_What to work on:_
Output the entries below exactly as written, omitting pictures.

_Extracted entries:_
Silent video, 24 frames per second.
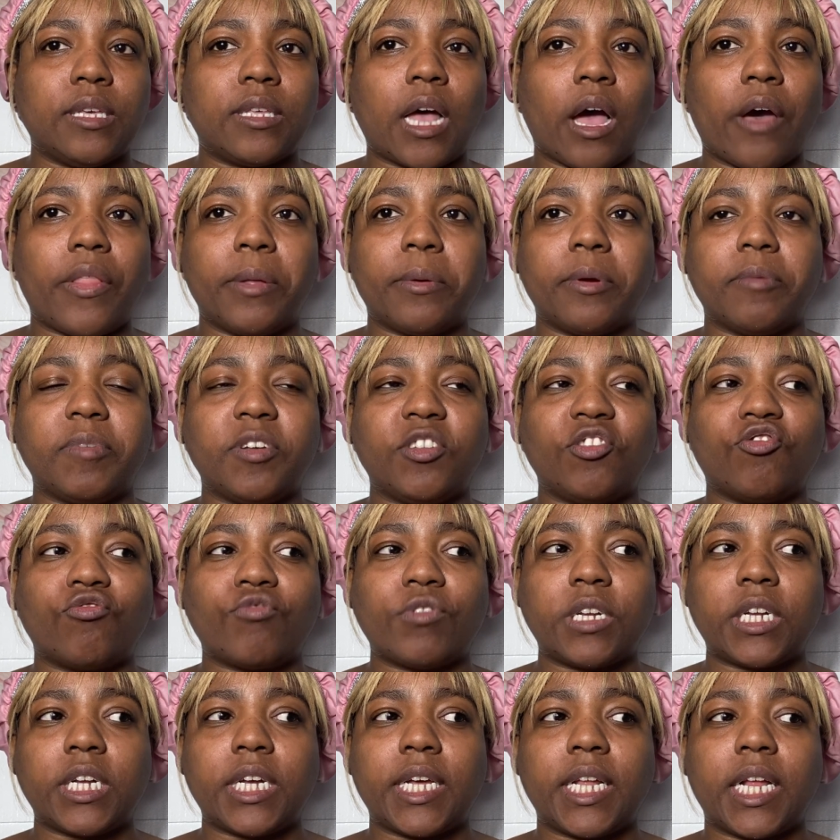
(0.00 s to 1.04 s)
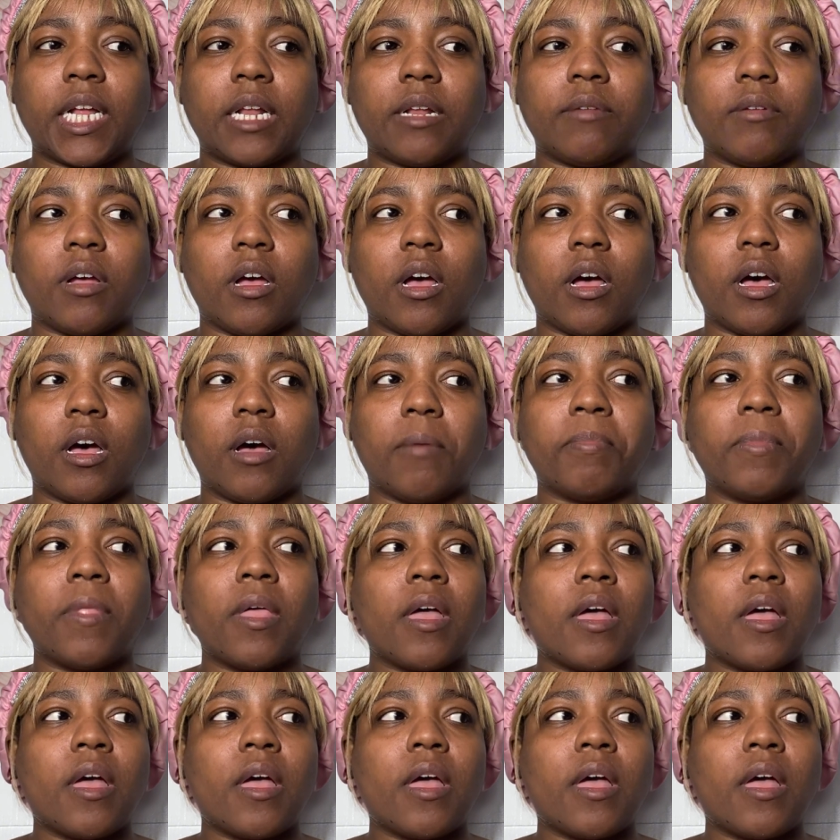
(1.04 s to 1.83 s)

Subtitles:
how they were being treated and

_Written response:_
Silent video, 24 frames per second.
(0.00 s to 1.04 s)
(1.04 s to 1.83 s)

Subtitles:
how they were being treated and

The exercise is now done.